Work to be completed: All of the data is to be printed exactly, though the images must be left off.
- Opening Delimiter -
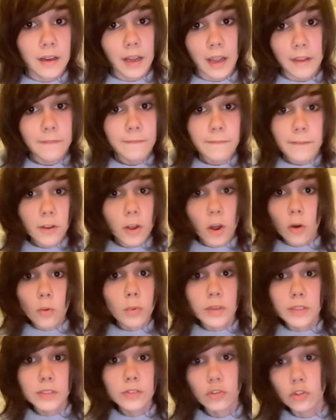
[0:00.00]
I forgot
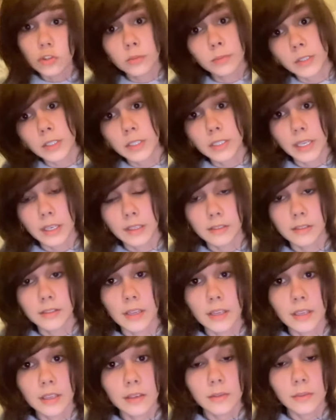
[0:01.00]
what a strawberry tastes
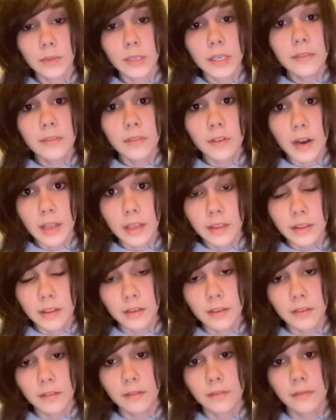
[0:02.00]
like. Whenever I
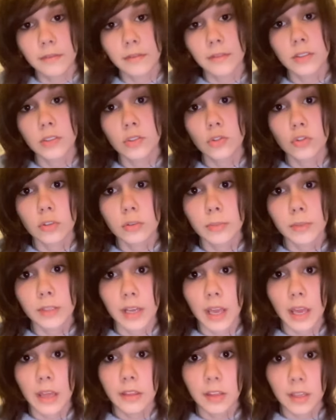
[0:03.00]
think of
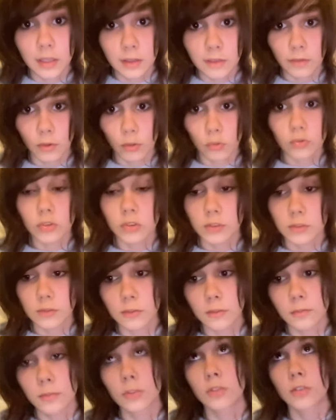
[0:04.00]
strawberry, I think of Ultra
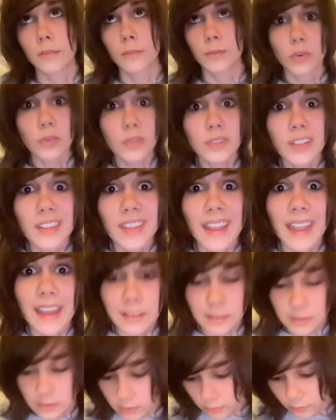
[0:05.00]
Strawberry Dreams. Also, the
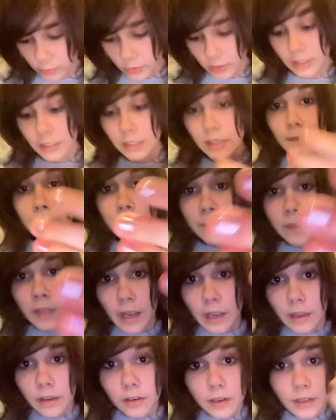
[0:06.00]
can is so pretty.
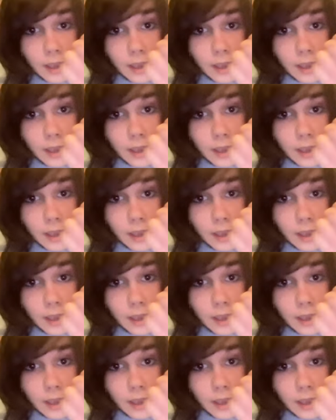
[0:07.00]
I got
- Closing Delimiter -
Answer box:
[0:00.00]
I forgot
[0:01.00]
what a strawberry tastes
[0:02.00]
like. Whenever I
[0:03.00]
think of
[0:04.00]
strawberry, I think of Ultra
[0:05.00]
Strawberry Dreams. Also, the
[0:06.00]
can is so pretty.
[0:07.00]
I got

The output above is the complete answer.